When Scottish designer Jonathan Saunders announced he was closing his eponymous label in December 2015, the fashion world mourned the loss of a great print master and lover of colour; these skills have been hard to come by lately, given the industry's recent predilection for minimalism. But when the announcement was made back in May that he was joining the Diane von Furstenberg team as Chief Creative Officer, suddenly it all made so much sense.
And although only a few short months have passed, so much has changed.
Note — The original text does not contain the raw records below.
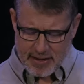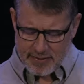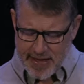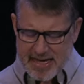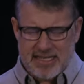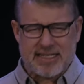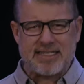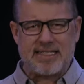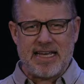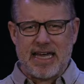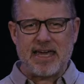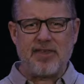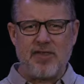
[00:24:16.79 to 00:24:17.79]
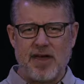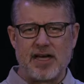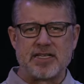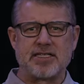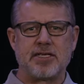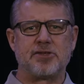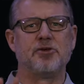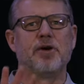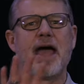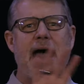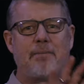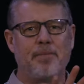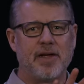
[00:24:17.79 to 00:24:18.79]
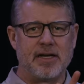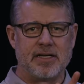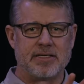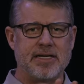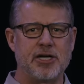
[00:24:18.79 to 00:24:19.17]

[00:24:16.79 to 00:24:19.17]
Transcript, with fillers: they seek this through happiness.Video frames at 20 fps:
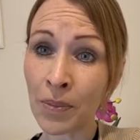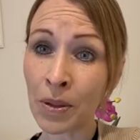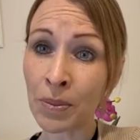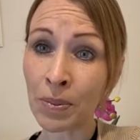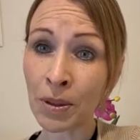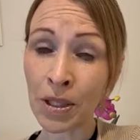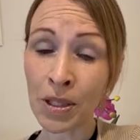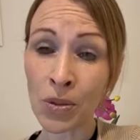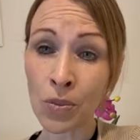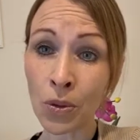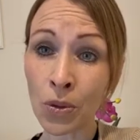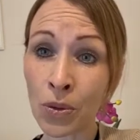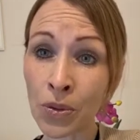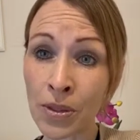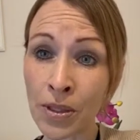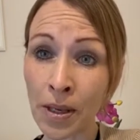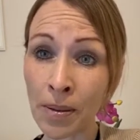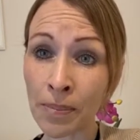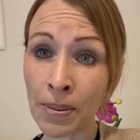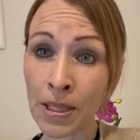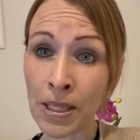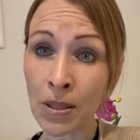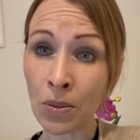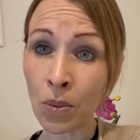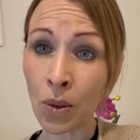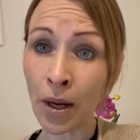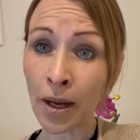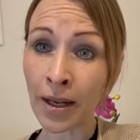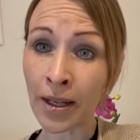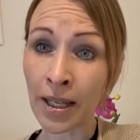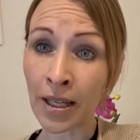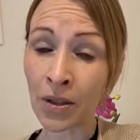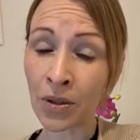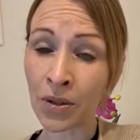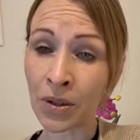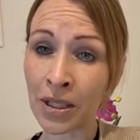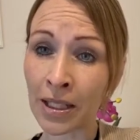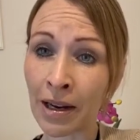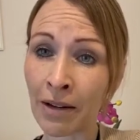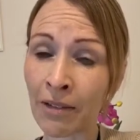with because we're all so busy working
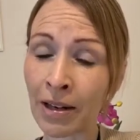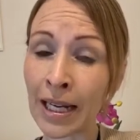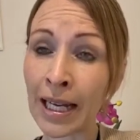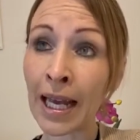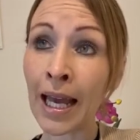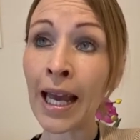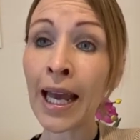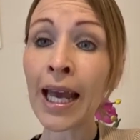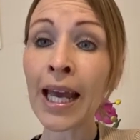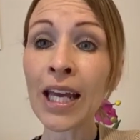ordinarily,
From the show, which has gone from a fun but brash event studded with celebrities to an intimate presentation narrated by the designer himself, to the technical fabrication of the garments, now so sturdy in their tailoring but so effortless in their silhouettes, to the styling, with key pieces in perfectly clashing shades designed to be layered and mixed-and-matched.
It being DVF, all the key elements of the house were there but one gets the sense that Saunders didn't delve too deeply into the archives in a bid to refresh the brand and put his own personal stamp on it. Wrap dresses are now midi length in fine silk and splashed with nature patterns. Trousers are sharply tailored, wide-legged and high-waisted and teamed with cropped tops in either starchy cotton or sequined knit. Bomber jackets come with reversible cuffs, maxi dresses end in handkerchief hemlines and mini dresses are fashioned in butter-soft leather. But with prints and saturated hues as the underlying elements, this new partnership is a match made in fashion heaven.